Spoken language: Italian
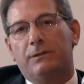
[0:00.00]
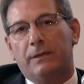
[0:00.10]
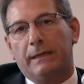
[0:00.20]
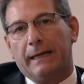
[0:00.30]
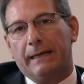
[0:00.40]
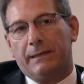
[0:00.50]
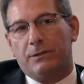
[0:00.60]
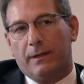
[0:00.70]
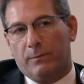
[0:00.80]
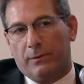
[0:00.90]
in generale
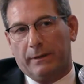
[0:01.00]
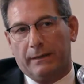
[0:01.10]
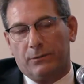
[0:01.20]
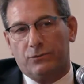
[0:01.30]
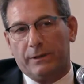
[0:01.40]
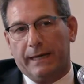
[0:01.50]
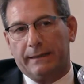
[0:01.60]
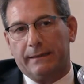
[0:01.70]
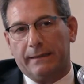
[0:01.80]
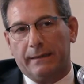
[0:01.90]
diciamo,
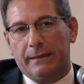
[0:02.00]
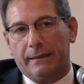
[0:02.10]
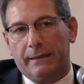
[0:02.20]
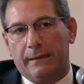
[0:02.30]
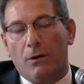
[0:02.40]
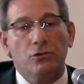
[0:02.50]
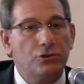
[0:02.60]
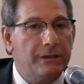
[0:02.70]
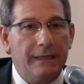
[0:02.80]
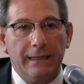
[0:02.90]
annunciati, eh,
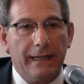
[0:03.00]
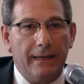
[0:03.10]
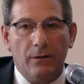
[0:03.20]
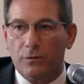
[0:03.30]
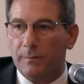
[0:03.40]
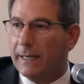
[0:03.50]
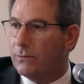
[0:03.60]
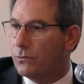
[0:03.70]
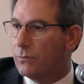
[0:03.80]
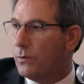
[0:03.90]
oscilla
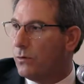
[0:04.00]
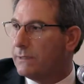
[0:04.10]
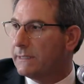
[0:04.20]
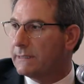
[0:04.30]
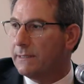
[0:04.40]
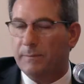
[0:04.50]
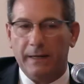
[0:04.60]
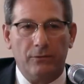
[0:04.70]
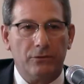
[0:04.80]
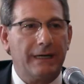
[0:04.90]
ormai un gruppo come Intesa San
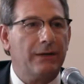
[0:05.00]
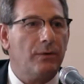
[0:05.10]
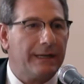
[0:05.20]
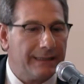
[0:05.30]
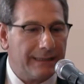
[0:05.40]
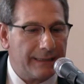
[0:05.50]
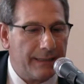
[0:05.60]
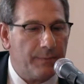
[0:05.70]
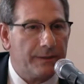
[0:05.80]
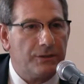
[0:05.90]
Paolo
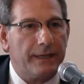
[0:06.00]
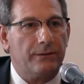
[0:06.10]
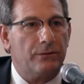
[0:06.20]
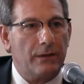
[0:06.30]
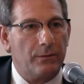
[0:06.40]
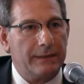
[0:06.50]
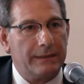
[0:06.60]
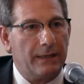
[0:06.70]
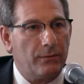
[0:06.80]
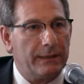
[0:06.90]
tra il 43%, tra il
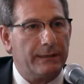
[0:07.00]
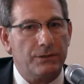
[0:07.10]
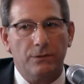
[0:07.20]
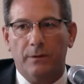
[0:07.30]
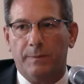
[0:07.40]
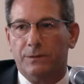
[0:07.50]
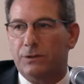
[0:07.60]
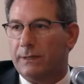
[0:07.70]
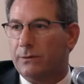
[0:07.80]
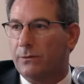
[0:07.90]
43 e il
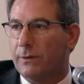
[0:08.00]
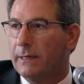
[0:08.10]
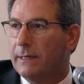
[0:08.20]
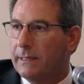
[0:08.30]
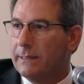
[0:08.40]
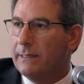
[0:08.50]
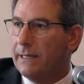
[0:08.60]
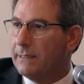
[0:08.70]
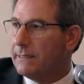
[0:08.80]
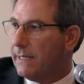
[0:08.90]
45%
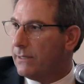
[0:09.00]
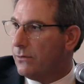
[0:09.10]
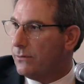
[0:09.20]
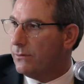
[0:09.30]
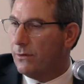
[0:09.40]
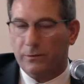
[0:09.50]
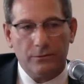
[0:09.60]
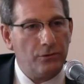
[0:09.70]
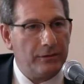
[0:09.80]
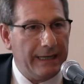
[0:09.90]
dell'intero
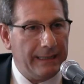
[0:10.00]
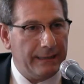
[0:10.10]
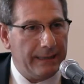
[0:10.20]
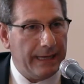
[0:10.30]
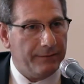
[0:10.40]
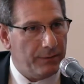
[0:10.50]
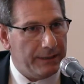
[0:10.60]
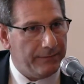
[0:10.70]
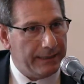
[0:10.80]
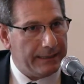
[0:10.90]
no, totale ricavi.
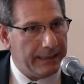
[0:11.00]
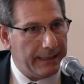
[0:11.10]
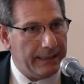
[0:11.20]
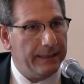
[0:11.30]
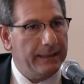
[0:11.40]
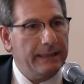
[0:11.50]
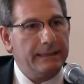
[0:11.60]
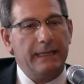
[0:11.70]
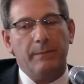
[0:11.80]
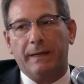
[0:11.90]
Quindi vedete che
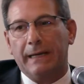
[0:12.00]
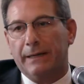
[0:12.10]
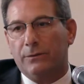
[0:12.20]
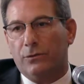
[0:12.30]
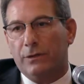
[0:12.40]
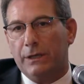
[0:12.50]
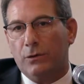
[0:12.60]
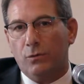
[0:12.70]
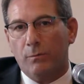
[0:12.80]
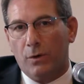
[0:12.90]
stiamo parlando
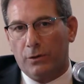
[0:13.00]
di un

_Your goal_: An exact, image-free transcription of all the records above is needed.

_Solution_:
Spoken language: Italian
[0:00.00]
[0:00.10]
[0:00.20]
[0:00.30]
[0:00.40]
[0:00.50]
[0:00.60]
[0:00.70]
[0:00.80]
[0:00.90]
in generale
[0:01.00]
[0:01.10]
[0:01.20]
[0:01.30]
[0:01.40]
[0:01.50]
[0:01.60]
[0:01.70]
[0:01.80]
[0:01.90]
diciamo,
[0:02.00]
[0:02.10]
[0:02.20]
[0:02.30]
[0:02.40]
[0:02.50]
[0:02.60]
[0:02.70]
[0:02.80]
[0:02.90]
annunciati, eh,
[0:03.00]
[0:03.10]
[0:03.20]
[0:03.30]
[0:03.40]
[0:03.50]
[0:03.60]
[0:03.70]
[0:03.80]
[0:03.90]
oscilla
[0:04.00]
[0:04.10]
[0:04.20]
[0:04.30]
[0:04.40]
[0:04.50]
[0:04.60]
[0:04.70]
[0:04.80]
[0:04.90]
ormai un gruppo come Intesa San
[0:05.00]
[0:05.10]
[0:05.20]
[0:05.30]
[0:05.40]
[0:05.50]
[0:05.60]
[0:05.70]
[0:05.80]
[0:05.90]
Paolo
[0:06.00]
[0:06.10]
[0:06.20]
[0:06.30]
[0:06.40]
[0:06.50]
[0:06.60]
[0:06.70]
[0:06.80]
[0:06.90]
tra il 43%, tra il
[0:07.00]
[0:07.10]
[0:07.20]
[0:07.30]
[0:07.40]
[0:07.50]
[0:07.60]
[0:07.70]
[0:07.80]
[0:07.90]
43 e il
[0:08.00]
[0:08.10]
[0:08.20]
[0:08.30]
[0:08.40]
[0:08.50]
[0:08.60]
[0:08.70]
[0:08.80]
[0:08.90]
45%
[0:09.00]
[0:09.10]
[0:09.20]
[0:09.30]
[0:09.40]
[0:09.50]
[0:09.60]
[0:09.70]
[0:09.80]
[0:09.90]
dell'intero
[0:10.00]
[0:10.10]
[0:10.20]
[0:10.30]
[0:10.40]
[0:10.50]
[0:10.60]
[0:10.70]
[0:10.80]
[0:10.90]
no, totale ricavi.
[0:11.00]
[0:11.10]
[0:11.20]
[0:11.30]
[0:11.40]
[0:11.50]
[0:11.60]
[0:11.70]
[0:11.80]
[0:11.90]
Quindi vedete che
[0:12.00]
[0:12.10]
[0:12.20]
[0:12.30]
[0:12.40]
[0:12.50]
[0:12.60]
[0:12.70]
[0:12.80]
[0:12.90]
stiamo parlando
[0:13.00]
di un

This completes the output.